Global Affairs Canada did not have to be spent the status of each project, including how much of the Canadian financing assigned to USAID.
“Global Affairs Canada assesses the situation after changes to American foreign help,” wrote spokesperson Louis-Carl Brissette Lesage. “At the moment no further decisions have been made and we will have more to say as the situation evolves.”

USAID did not respond to an e -mail request for comment.
Minister of International Development Ahmed Hussen wrote in a statement that Ottawa was ‘deeply delivered’ to work with USAID after decades.
“The loss of the leadership and the resources of USAID is a dangerous refuge that risks decades of progress when combating inequality, hunger, pandemies and authoritarianism,” wrote spokeswoman Olivia Batten.
“Worldwide challenges require collective action, and we will continue to participate by forging new partnerships that support peace, safety and prosperity for everyone.”
Minister of Foreign Affairs, Mélanie Joly, said last Friday that she is planning ‘absolutely’ to discuss USAID this week with Rubio, who supervises the agency on an interim basis.
The two will meet during the meeting of the G7 Foreign Ministers who will chair Joly in Germany, which takes place in addition to the Munich safety conference.

Higgins said it is’ critical ‘that Canada used that opportunity’ to show leadership at this very destabilizing point in global history. “
Joly told the Halifax Chamber of Commerce that the withdrawal of the US will only give opponents in the developing countries from foreign aid.

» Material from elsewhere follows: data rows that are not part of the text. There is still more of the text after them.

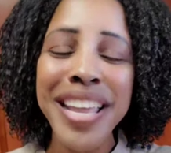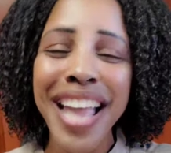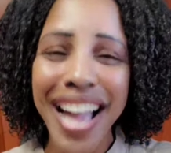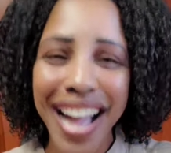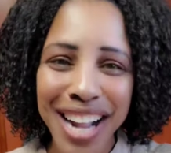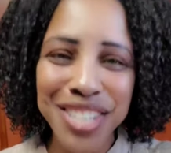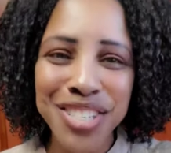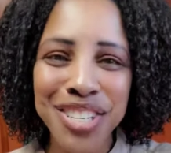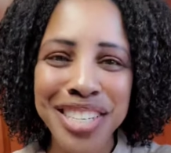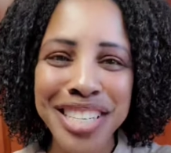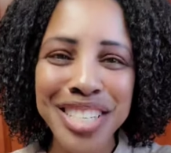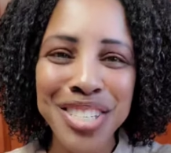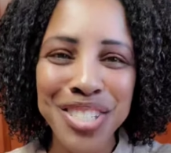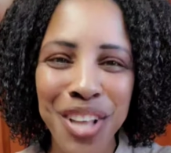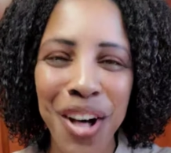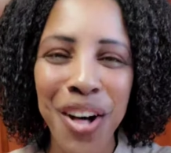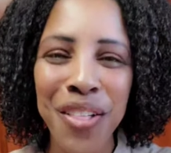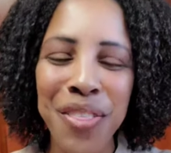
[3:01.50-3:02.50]
actually
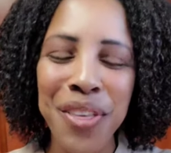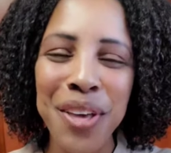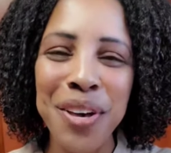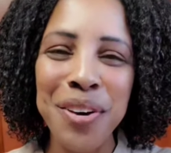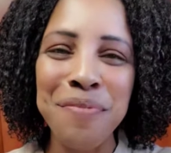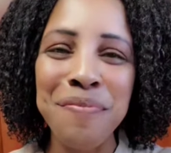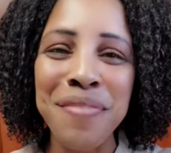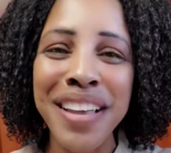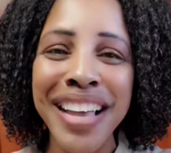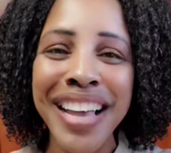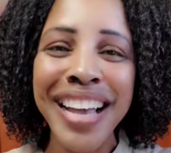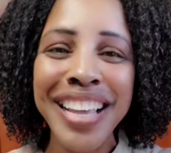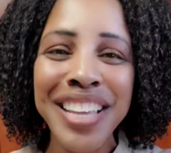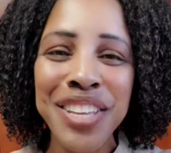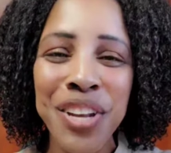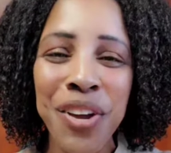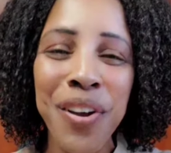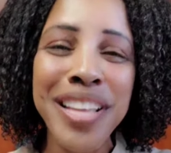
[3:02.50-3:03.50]
saw them,
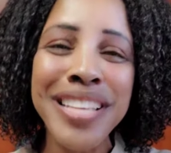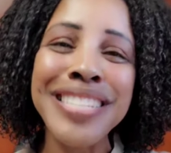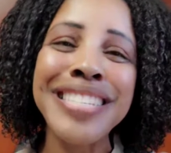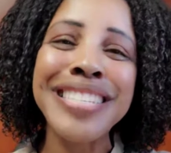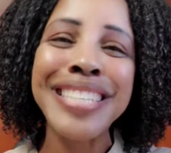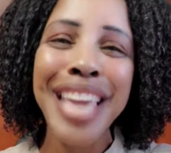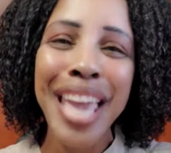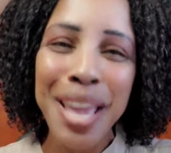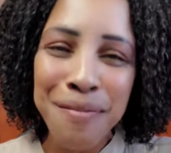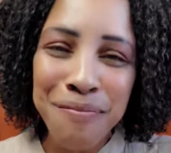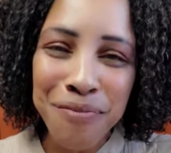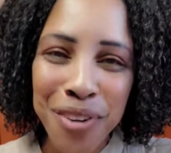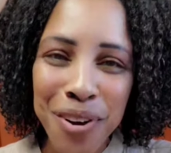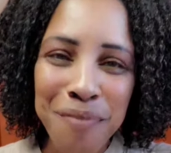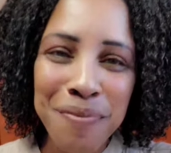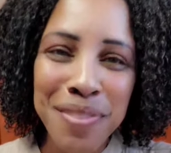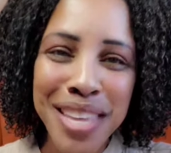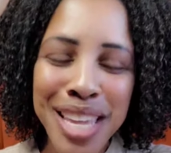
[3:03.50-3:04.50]
you know, escape
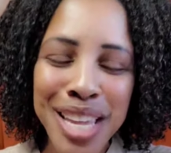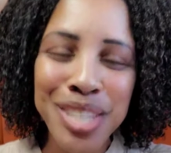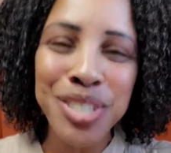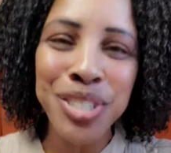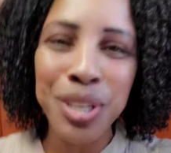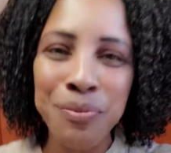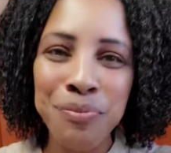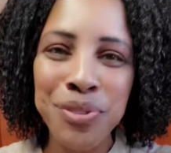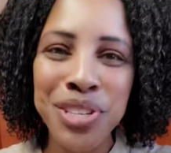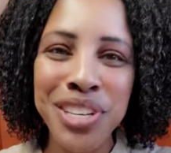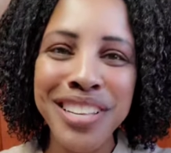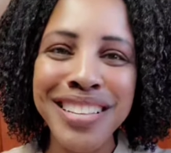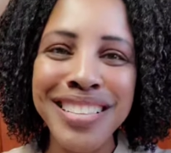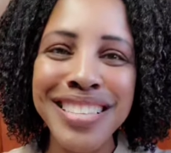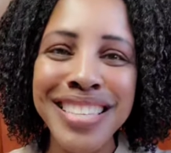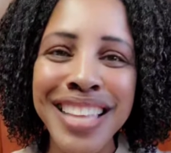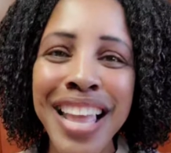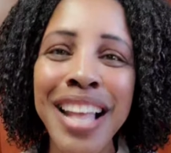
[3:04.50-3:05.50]
from the
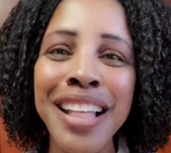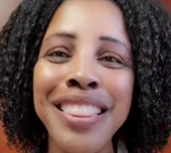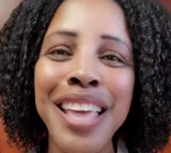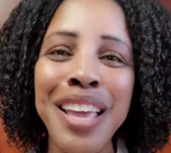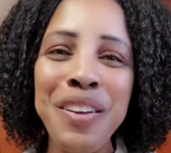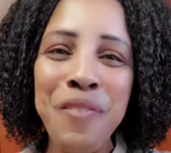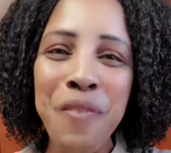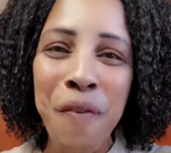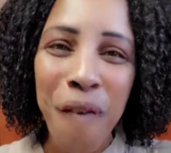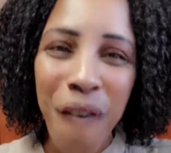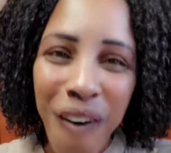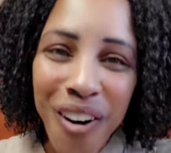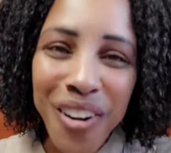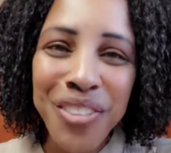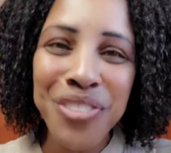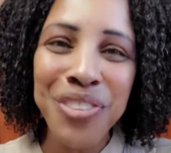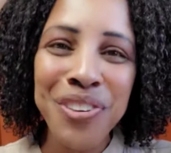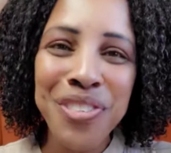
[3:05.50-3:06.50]
Egyptians. They
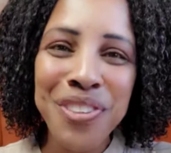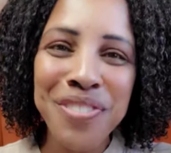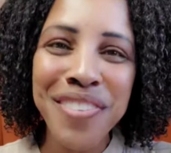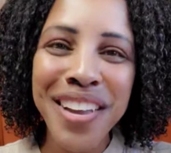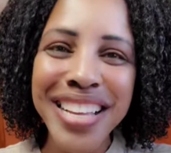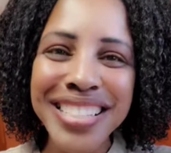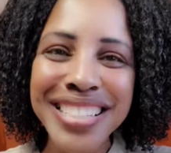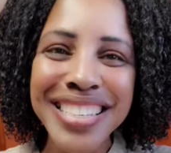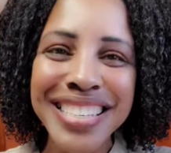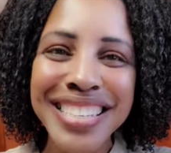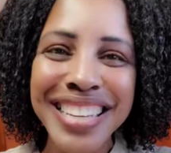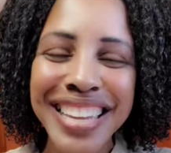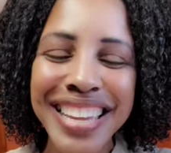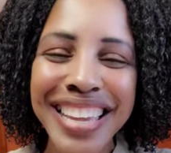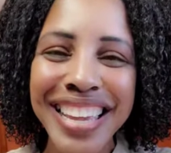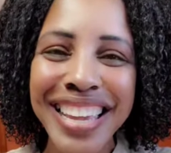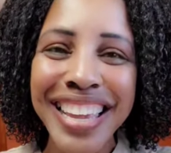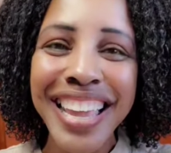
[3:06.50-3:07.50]
walk through the Red
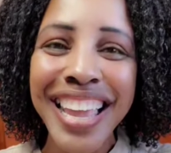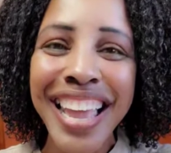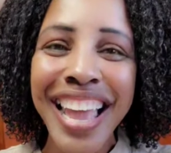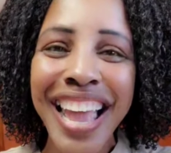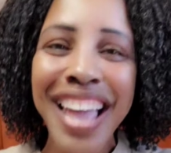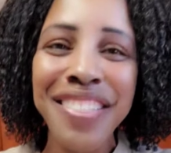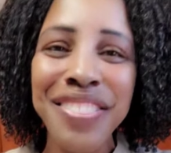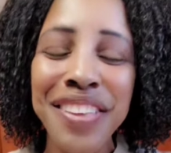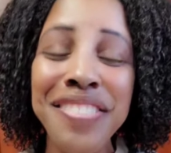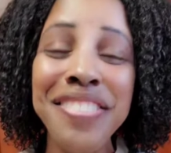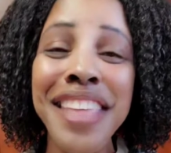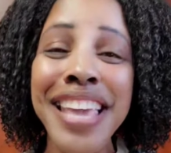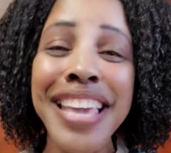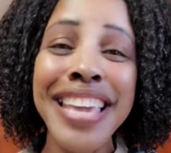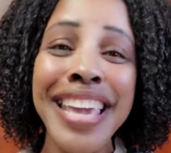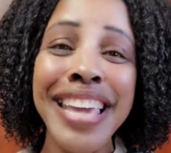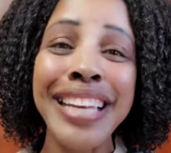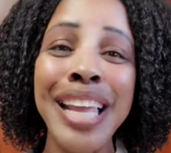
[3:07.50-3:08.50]
Sea, and then they
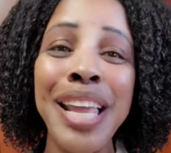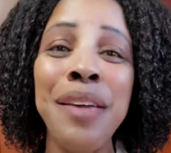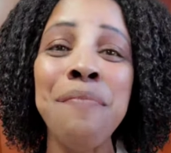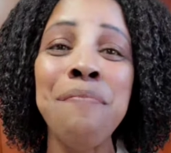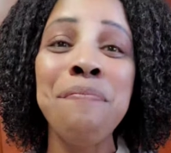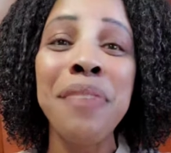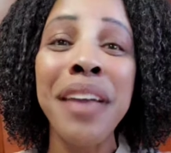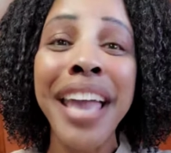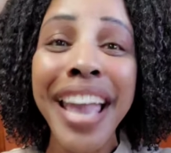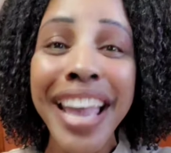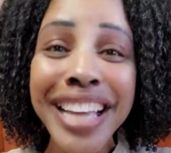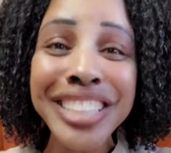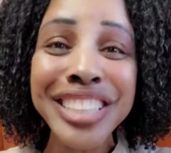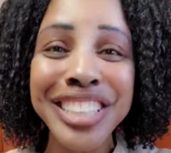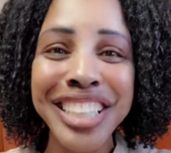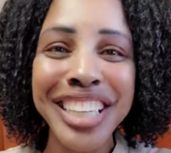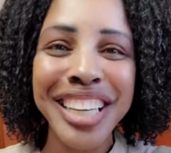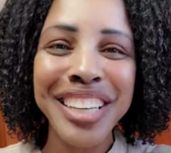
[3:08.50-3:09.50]
get
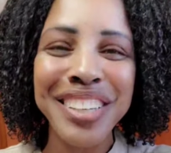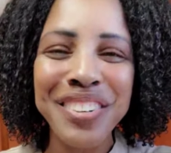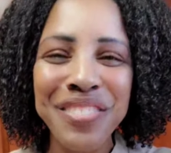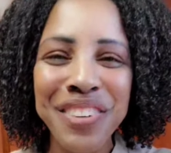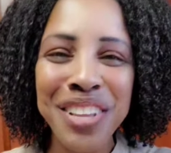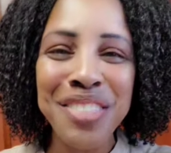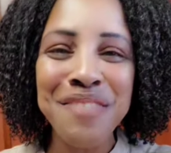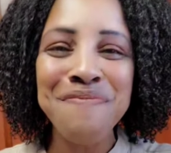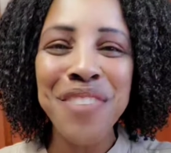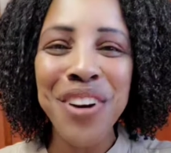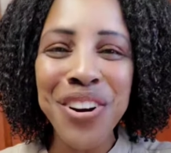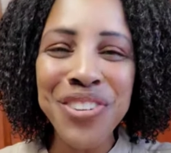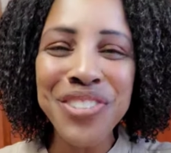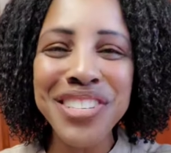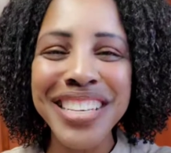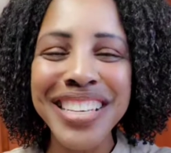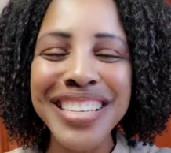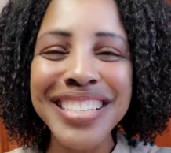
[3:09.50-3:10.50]
impatient with
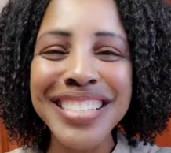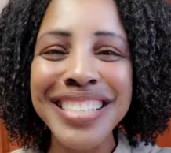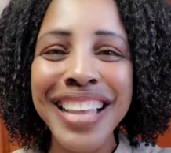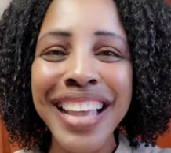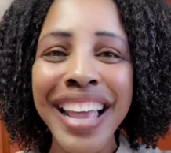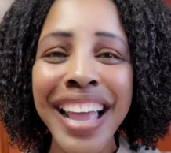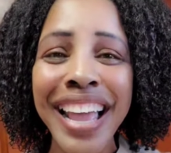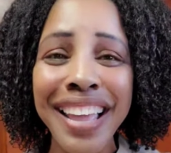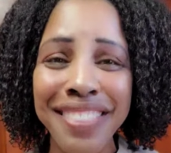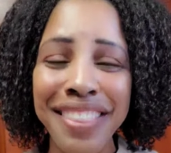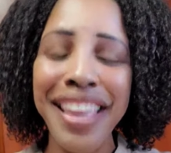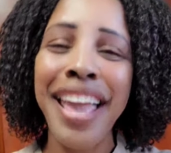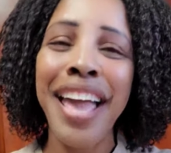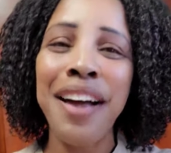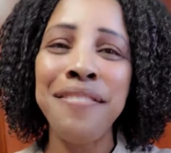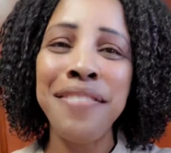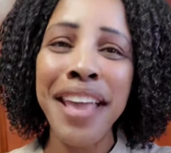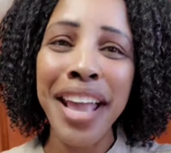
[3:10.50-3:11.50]
Moses and they
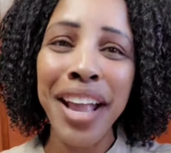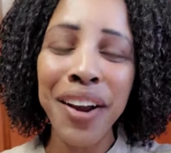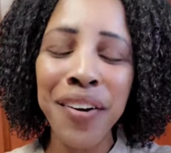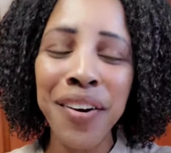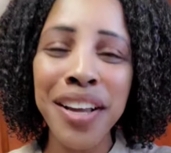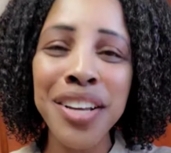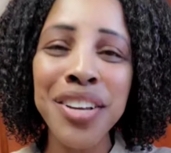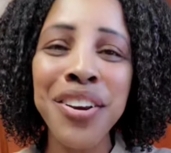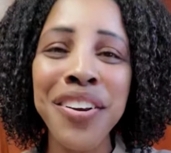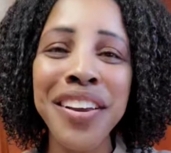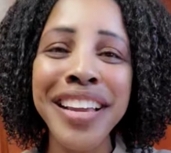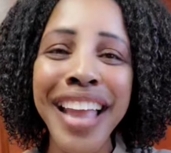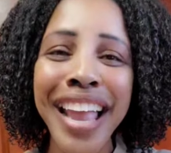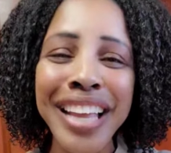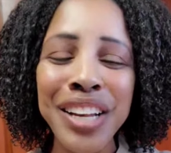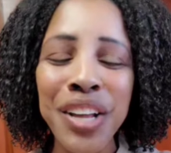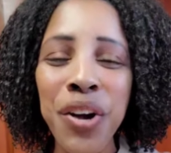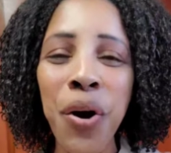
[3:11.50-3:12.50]
have Aaron
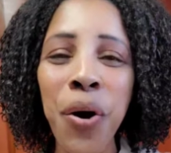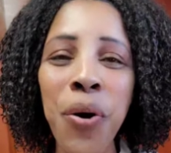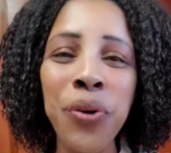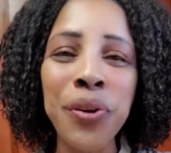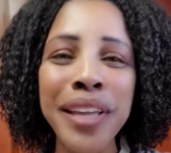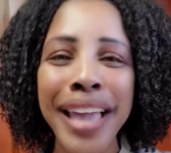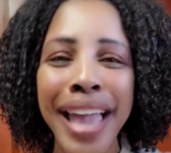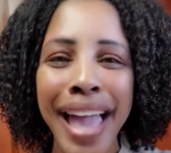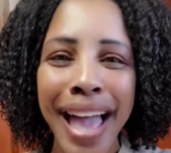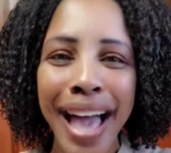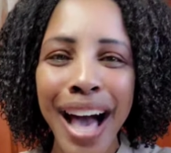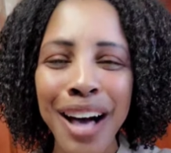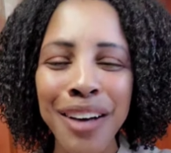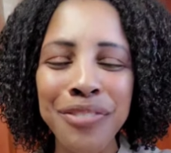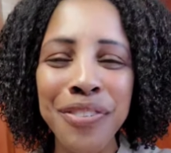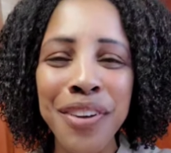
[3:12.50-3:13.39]
create a gold calf,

“I have my own opinion about what the American administration is doing with our help, but I will keep these opinions in favor of obvious reasons,” she said last Friday.
“When we create a vacuum, only China and Russia can benefit from it.”
Higgins said she hopes that Canadians realize their reputation as a compassionate country “that understands what is happening in other countries, direct consequences for our own safety and safety and prosperity.”